Aquella tragedia ocurrió a inicios de la década de 1980, cuando los punks eran la fauna predominante de los barrios bajos del norte de la Ciudad de México. Luis y Marcos se juntaban con ellos. Era una época en la que el rock apenas comenzaba a salir de la marginalidad, de los hoyos funky donde irrumpía la policía bajo el pretexto de que esas tocadas eran el caldo de cultivo de criminales y comunistas. El movimiento de Rock en Tu Idioma —promovido por las disqueras más grandes del país— estaba por llegar y, con ello, se auguraba el fin de decenas de bandas que llevaban años luchando por un lugar en los gustos del público.
“En aquel momento no había tantas bandas como hoy. Nosotros tocábamos en CU, en las prepas, los CCH’s y la UAM. Muchos de los que ahorita están triunfando nos iban a ver. No es que seamos más que ellos, simplemente eso era el rock que había y nada más. Quisiera saber quién puso el nombre de ‘rock urbano’. Porque aunque no me molesta el término, lo manejan de manera despectiva y lo relacionan con la mona, la mota y un montón de cosas que nada tienen que ver con la esencia del rock mexicano”, comenta.
Haber sido un vago de tiempo completo condujo a Luis a forjarse una visión única sobre los seres que deciden asentarse en el asfalto donde nada vive y todo muere. Para él, la ciudad es un ente con vida propia, como si el pulso de sus calles fuera el mismo que el del oficinista que ya no cabe en Pantitlán, la prostituta que fuma sobre Tlalpan o la pareja que se enamora en Ciudad Universitaria.
“La ciudad para mí lo fue todo porque anduve rolando de norte a sur y de sur a norte. Cuando vas en el camión o en el metro ves la tristeza de la gente, los ojos de nostalgia, esos ojos cansados, esos rostros faltos de ilusión. Esa fue la fuente de inspiración de mis letras. Ahí sí te valgo el término ‘urbano’, porque de las calles provienen varias de las historias que escribí”, asegura el cantautor.

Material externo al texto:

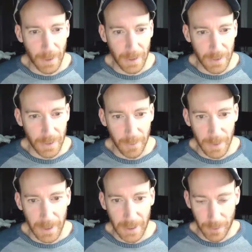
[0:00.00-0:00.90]
Biebs part.
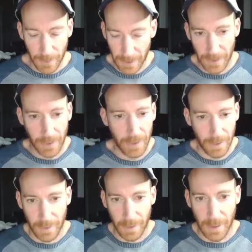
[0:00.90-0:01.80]
So begins
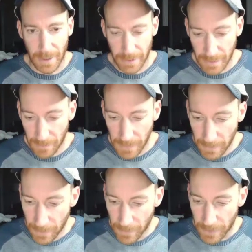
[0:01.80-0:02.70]
with,
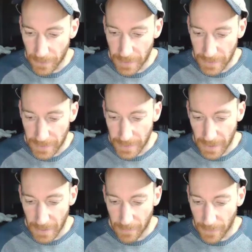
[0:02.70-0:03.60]
Tim Biebs would do the
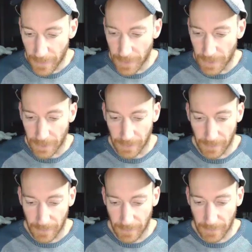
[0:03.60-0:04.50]
same
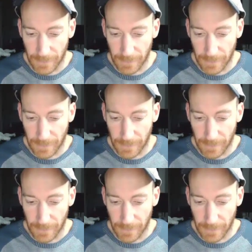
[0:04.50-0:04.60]
thing.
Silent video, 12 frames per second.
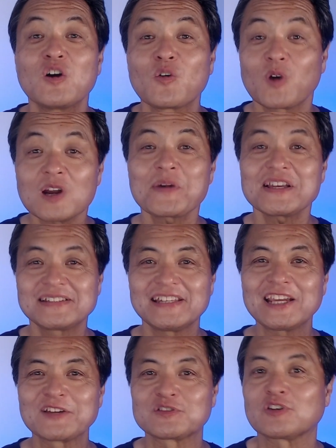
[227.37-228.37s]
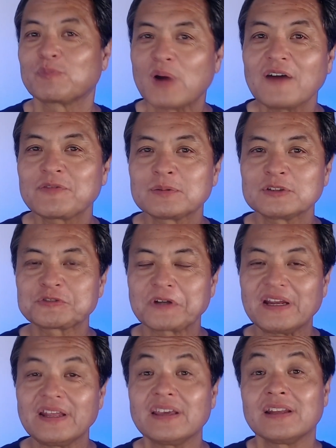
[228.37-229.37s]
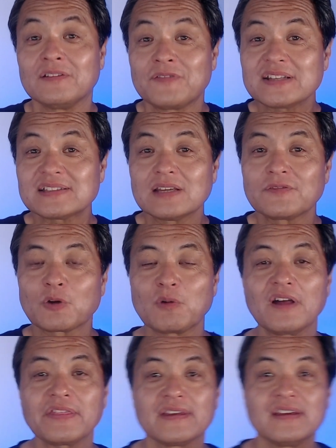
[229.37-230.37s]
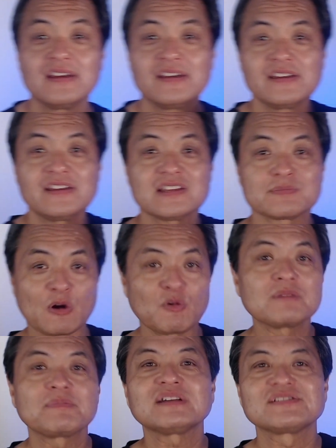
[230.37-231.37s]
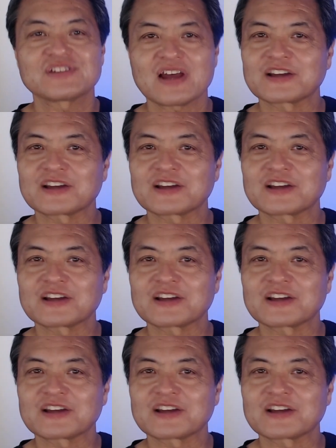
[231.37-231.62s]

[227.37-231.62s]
One of my secrets for profitable trading and investing for wealth is my one-button stock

Luis recuerda con cariño barrios como la Guerrero, Tlatelolco, Candelaria y Acueducto de Guadalupe, donde actualmente vive. Muchas de sus canciones tienen su génesis en esas colonias. No Estoy Muerto, Él no lo mató, El Chamuco, Urbanidad, Basuras o Ánimas son algunas de ellas.
“Definitivamente hay una visión de ciudad en mis canciones. Pero eso no es una limitante, porque hemos ido a tocar a la selva chiapaneca y ahí también les gustan. La música, aunque siempre tiene un origen a la hora de nacer, es para todos”, afirma.